The Gaming Generation - Part 2

Game Over ButtonMy name is Paul Eastwood and I used to write for this site. Not only did I write, I hosted and produced the one and only official First Hour Podcast (accept no substitutes!) Where have I been for the past however-many-months? Well, I’ll explain a little of that in this post, the follow-up to my last post, in which I discussed adults who grew up with video games.

To put it simply, I don’t play games any more. In fact the date of the last podcast closely coincides with the last time I played a video game. Now I know what you’re thinking: “What in the zarking fardwarks?” I suppose it is hard to imagine. Me, who spent so much effort to carve out time to play video games. Me, whose childhood and high-school years are largely dominated by what games I was playing at the time. Me, whose normal conversation incorporates similes involving obscure video game characters.

First of all, as for the reason I stopped playing: I’m not going to tell you. At least not right out, lest you think “Well, if that hadn’t happened, he’d still be playing.” All I’m going to say is that “something” happened, which I will refer to as The Incident. Within days of The Incident, I had sold most of my games. Within a couple more months I had given most of the rest of them to my younger brothers. The only things I’ve played since then was one level of Donkey Kong Country Returns that my brother got for Christmas and a little bit on his 3DS right after he got it. As far as playing games at home for recreation or any other purpose, it doesn’t exist.

“Gee, you must be miserable,” you say. “You must really miss games.” Not really. My life has become less stressful and far more enjoyable since then. I used to worry about finishing games, how I was going to keep up with all the games I wanted to play, how I was going to write about all the games I played, how much the new systems were going to cost, not to mention paying for games, plus I had to keep up with the latest breaking news and trailers.... It was as if I was a slave to the very thing I loved.

Now I barely notice any of that. E3 passed last week. I watched a couple of trailers, read a couple of articles. Skyward Sword looks cool, I’ll give you that. Zelda was always my favorite series. The Wii U, PS Vita... meh. (Of course a lot of other people feel that way too, so maybe that doesn’t mean anything).

So what do I do instead? I spend time with my wife and kids. My relationship with my wife has improved indescribably. We used to split up in the evenings and she’d read and I’d play something, or else we’d watch TV together and I’d wish I was playing a game. Now we talk a lot more, and we’ve started to go on dates again. Last week we went to see Eisley at the House of Blues, and it was the best time I’d had in as long as I can remember. In the past I probably would have declined because I wanted to stay home and play a game. Just being in love with her is amazing, and it makes me feel stupid that I wasted several years of our relationship trying to make time to play video games.

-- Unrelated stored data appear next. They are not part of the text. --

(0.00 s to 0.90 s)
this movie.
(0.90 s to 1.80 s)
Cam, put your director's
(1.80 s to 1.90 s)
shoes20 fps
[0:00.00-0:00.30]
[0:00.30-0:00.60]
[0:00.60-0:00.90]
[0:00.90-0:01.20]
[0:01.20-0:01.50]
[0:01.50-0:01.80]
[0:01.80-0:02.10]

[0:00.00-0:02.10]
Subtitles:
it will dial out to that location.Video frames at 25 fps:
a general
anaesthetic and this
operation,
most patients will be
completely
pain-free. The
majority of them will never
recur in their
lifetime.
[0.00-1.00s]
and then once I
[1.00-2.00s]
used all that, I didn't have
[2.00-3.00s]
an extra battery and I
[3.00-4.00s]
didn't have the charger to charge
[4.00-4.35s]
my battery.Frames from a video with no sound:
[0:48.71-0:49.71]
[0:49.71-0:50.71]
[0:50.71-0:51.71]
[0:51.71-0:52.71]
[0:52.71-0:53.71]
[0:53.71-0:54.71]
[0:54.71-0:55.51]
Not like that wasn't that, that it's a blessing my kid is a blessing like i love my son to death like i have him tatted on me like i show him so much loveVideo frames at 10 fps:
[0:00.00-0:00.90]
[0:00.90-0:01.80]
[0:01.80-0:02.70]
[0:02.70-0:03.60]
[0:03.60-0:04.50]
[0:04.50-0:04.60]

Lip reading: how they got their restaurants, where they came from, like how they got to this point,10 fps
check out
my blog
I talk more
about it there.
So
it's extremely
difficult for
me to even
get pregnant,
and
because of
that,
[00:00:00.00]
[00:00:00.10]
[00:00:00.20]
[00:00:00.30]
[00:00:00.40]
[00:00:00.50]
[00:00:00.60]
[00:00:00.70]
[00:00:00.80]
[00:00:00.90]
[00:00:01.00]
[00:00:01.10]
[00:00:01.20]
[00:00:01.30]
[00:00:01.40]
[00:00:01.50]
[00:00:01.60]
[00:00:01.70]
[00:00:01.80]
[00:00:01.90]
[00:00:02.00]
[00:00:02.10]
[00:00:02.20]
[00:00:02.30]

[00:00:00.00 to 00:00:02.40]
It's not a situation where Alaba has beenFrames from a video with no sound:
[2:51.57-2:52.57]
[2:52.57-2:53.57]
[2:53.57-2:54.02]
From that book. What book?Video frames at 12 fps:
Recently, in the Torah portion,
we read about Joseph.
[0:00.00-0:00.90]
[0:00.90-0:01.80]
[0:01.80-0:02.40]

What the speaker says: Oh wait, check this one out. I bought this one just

I used to get annoyed at my kids because I wanted to play games but they were bothering me or whatever. Now I actually play with them, talk to them, enjoy being their dad, and it’s so much more fulfilling than a video game. One of the factors in the decision was, do I want my kids growing up and remembering that their dad was always around, but playing video games? No, of course not. I want them to remember fondly the times we wrestled on the floor together, the times we went to the park or the zoo together. The fun little things I did for them, like how I take them for rides around the yard on the front of my motorcycle when I get home from work. I never had time for that kind of stuff, and even if I did, I was far to focused on myself and my hobby to see the joy that was right in front of me.

Am I saying that video games are evil? Of course not. I have lots of fond memories of playing, from childhood on, and some games are nothing short of a work of art (Shadow of the Colossus, anyone?) Also, my conversation still carries weight with its video game references. I have learned a lot from playing video games, and they’ve inspired me to greater things. Only now those greater things have left no room for playing around. Real life requires engagement, and I’ve chosen to engage.